Describing the State of Ohio's ban on offshore outsourcing by government departments as ‘ill-advised', India has ‘firmly' conveyed to the U.S. its displeasure over the move and other protectionist measures such as the hike in visa fees for professionals.
“We have put it firmly in our discussions. I feel that the U.S. has seriously registered India's viewpoint as well as concerns of the Indian IT industry. We do hope there will be timely and appropriate responses,” Indian Commerce and Industry Minister Anand Sharma told reporters here on Tuesday after his meeting with top U.S. officials, including Trade Representative Ron Kirk.

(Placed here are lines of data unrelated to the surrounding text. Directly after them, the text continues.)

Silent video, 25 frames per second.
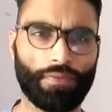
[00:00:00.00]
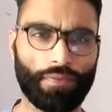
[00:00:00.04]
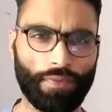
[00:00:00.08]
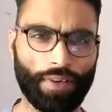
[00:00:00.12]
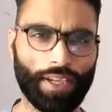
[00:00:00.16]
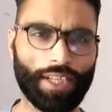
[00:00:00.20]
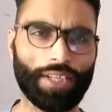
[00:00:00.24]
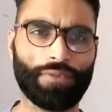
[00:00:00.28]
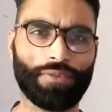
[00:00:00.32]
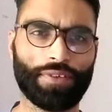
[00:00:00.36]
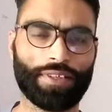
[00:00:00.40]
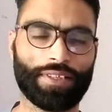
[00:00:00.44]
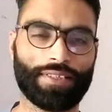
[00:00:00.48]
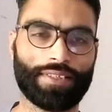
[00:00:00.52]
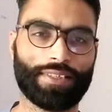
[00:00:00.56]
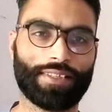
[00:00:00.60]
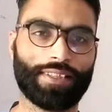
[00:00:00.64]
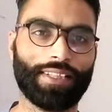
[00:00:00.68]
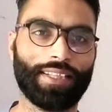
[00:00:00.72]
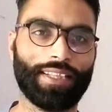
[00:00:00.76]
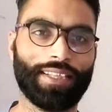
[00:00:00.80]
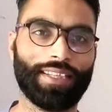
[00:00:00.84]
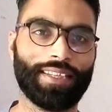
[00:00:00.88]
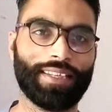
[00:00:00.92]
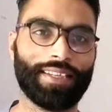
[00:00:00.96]

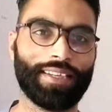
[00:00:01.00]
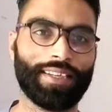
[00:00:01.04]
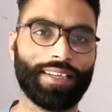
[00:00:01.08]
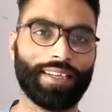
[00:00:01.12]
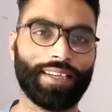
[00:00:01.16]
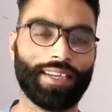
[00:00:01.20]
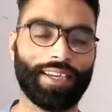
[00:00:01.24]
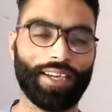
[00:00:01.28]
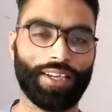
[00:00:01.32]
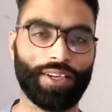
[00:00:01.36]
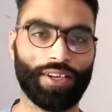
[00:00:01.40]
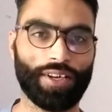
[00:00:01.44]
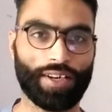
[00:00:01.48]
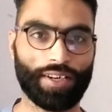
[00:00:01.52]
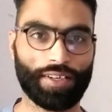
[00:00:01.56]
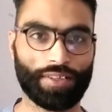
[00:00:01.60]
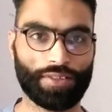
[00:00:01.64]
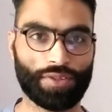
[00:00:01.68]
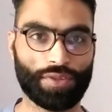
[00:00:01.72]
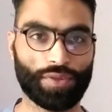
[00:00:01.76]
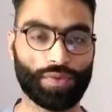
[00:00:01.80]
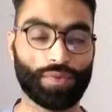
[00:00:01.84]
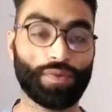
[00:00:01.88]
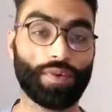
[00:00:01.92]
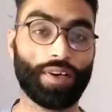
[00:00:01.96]
frequently in
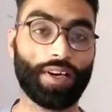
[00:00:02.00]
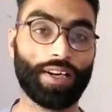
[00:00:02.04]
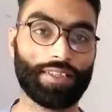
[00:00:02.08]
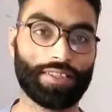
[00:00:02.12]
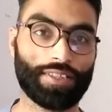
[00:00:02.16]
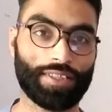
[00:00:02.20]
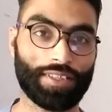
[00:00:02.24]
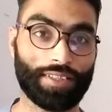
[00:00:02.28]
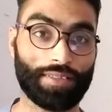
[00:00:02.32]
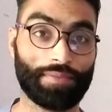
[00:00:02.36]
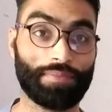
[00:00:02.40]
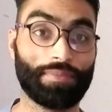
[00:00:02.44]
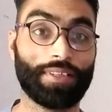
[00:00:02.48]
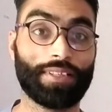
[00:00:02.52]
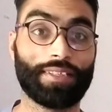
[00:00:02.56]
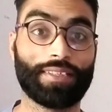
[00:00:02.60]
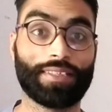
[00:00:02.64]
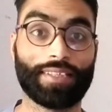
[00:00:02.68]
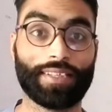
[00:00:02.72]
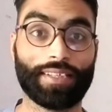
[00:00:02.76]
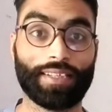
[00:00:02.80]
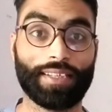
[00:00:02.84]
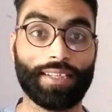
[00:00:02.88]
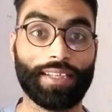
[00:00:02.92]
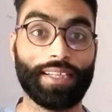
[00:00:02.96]
order to watch her,
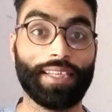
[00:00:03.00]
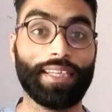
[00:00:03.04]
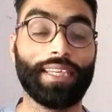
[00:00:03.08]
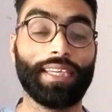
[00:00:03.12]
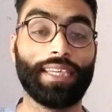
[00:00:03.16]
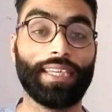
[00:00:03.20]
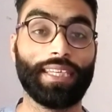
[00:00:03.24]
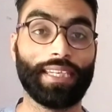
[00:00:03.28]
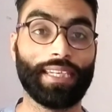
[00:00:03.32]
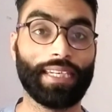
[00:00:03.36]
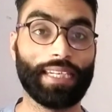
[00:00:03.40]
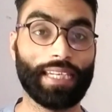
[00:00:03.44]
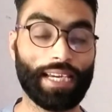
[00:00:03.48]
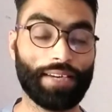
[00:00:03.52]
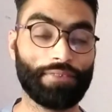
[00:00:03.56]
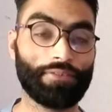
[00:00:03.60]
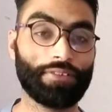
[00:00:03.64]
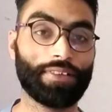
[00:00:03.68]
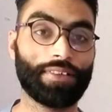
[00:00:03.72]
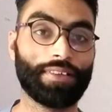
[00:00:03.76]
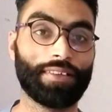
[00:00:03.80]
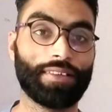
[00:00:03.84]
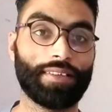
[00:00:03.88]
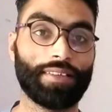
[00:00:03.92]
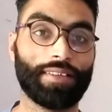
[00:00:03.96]
but he
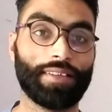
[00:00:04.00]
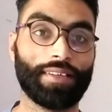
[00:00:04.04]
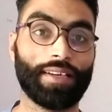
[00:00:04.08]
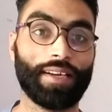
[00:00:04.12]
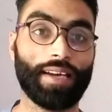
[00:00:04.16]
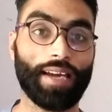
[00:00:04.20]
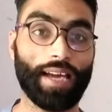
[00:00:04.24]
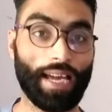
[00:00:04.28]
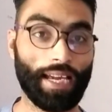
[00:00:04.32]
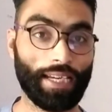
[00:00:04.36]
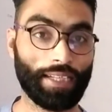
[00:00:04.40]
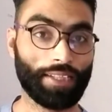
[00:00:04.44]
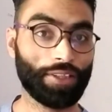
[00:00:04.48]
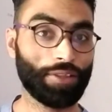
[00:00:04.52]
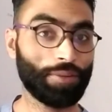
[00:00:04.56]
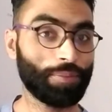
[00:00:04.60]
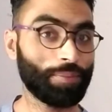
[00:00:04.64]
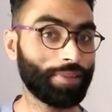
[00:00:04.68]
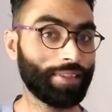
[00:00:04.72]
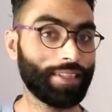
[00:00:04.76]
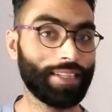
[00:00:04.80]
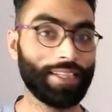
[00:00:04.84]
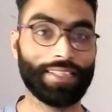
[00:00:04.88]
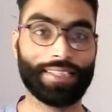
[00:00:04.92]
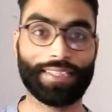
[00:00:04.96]
never
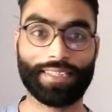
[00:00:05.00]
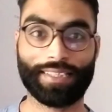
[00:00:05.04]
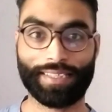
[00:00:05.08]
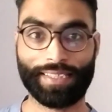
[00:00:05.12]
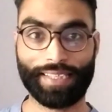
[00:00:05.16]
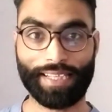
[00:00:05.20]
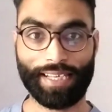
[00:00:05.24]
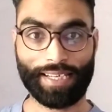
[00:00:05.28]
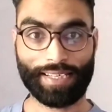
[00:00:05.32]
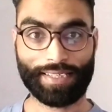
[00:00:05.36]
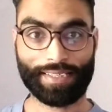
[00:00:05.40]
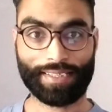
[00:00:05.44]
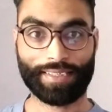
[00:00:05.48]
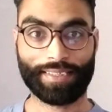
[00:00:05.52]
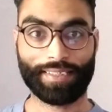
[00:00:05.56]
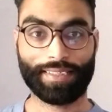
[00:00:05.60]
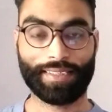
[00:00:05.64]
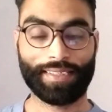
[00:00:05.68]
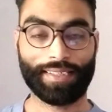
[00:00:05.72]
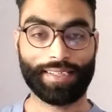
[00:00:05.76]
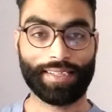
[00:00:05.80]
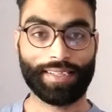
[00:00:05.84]
accumulated that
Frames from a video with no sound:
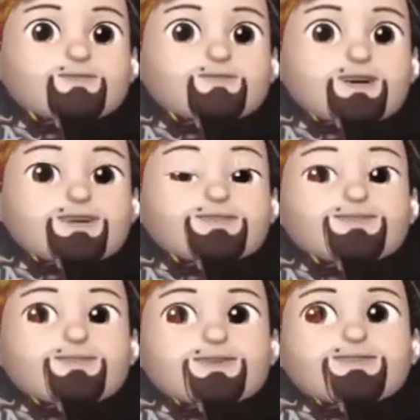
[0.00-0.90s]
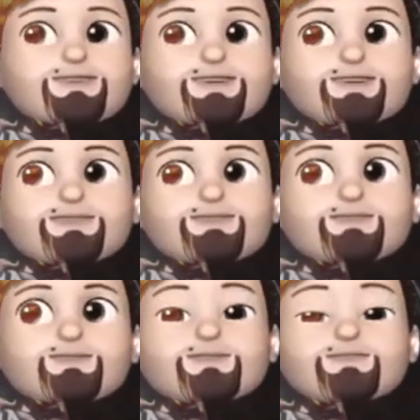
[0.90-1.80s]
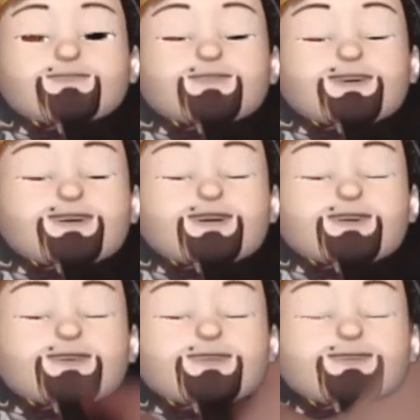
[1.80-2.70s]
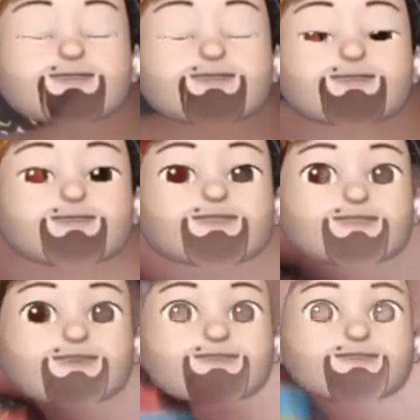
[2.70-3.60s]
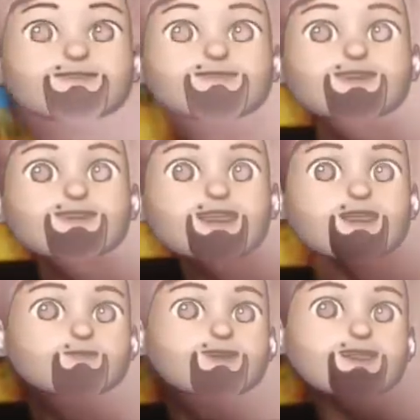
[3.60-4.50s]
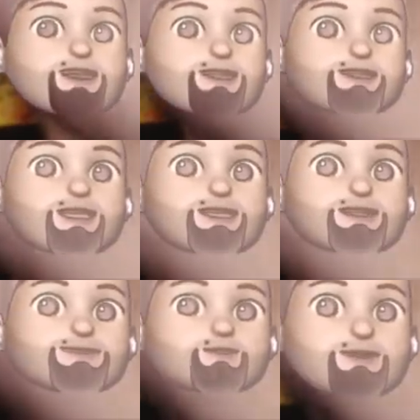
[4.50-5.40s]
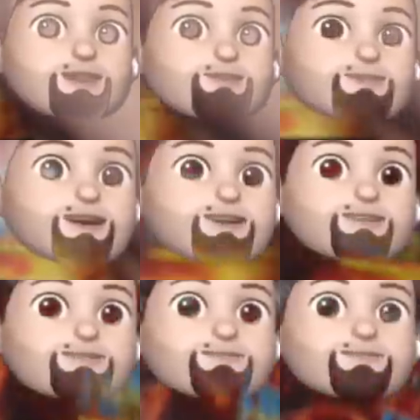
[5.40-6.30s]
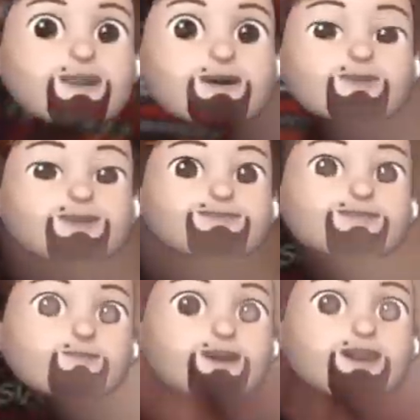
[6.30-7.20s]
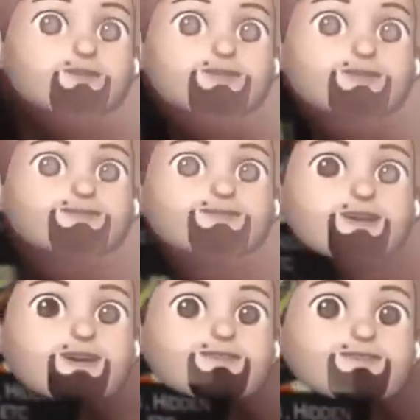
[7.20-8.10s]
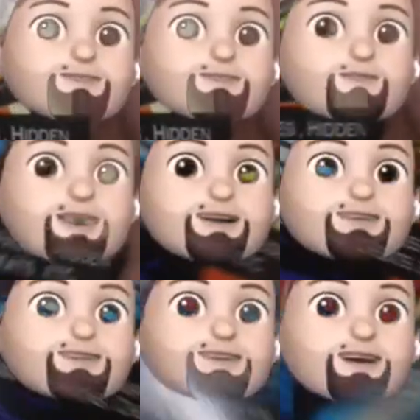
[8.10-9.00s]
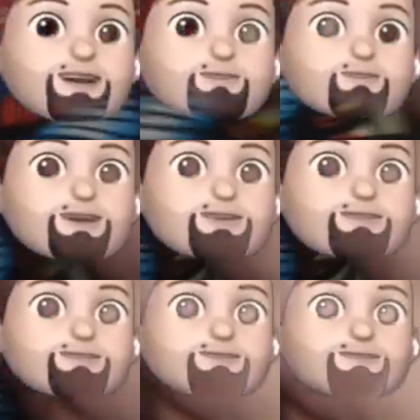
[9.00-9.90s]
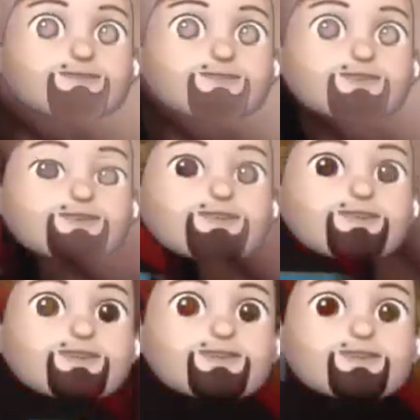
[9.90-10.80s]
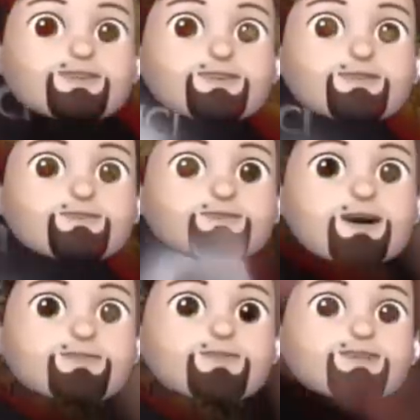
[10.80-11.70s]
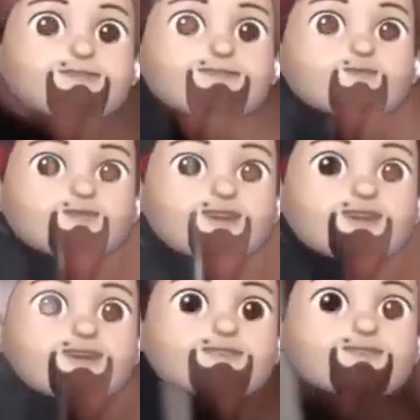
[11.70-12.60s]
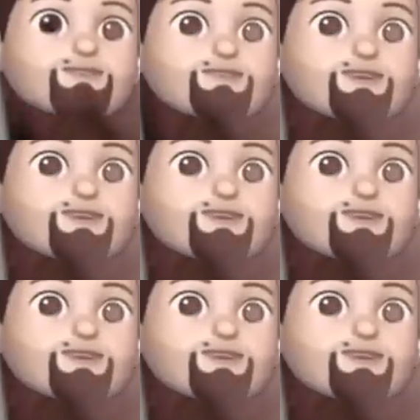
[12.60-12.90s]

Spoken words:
because basically this is not really the interesting game that I like as well, but maybe someday I will try to play it again, because maybe it's pretty interesting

Mr. Sharma was here to attend the Trade Policy Forum (TPF) meet, which is the principle trade dialogue platform between the U.S. and India.
Citing the example of the recent Airtel-IBM deal, Mr. Sharma turned the table on the U.S., stating, “Airtel, an Indian company, has placed orders of $3.5 billion on IBM. Isn't that outsourcing? Where would those jobs be created? Where (would) those jobs would be supported?”
The largest orders for Boeing aircraft had also been placed by India. “How many jobs would have been sustained and how many jobs would be created?,” he asked.
Referring to the ban on government offshore outsourcing, he said, “We hope that there is no other State which would follow the ill-advised and less informed path chosen by the Ohio state government.”
He said at a time when the global economy was reeling from the aftershocks of the economic crisis and was coming out of a recession, any inward-looking step of protectionism would slow down the pace of recovery.
“It is better to avoid it, particularly since the U.S. is the world leader, is the largest economy and, therefore, there are expectations (from it) in that context,” he said.
Under the Border Security law, the U.S. had in August hiked the fees for H-1B and L1 visas by at least $2,000 for the next five years. Indian professionals, particularly in the IT sector, use these visas for short-term contracts in the U.S., which account for about 60 per cent of Indian software exports of $50 billion.
The two sides also discussed the issue of a Totalisation Agreement, under which the Indians on short-term jobs would not have to pay the social security tax in the U.S. Since they do not stay there for long, they are not able to use the benefit of the social security in return for the taxes.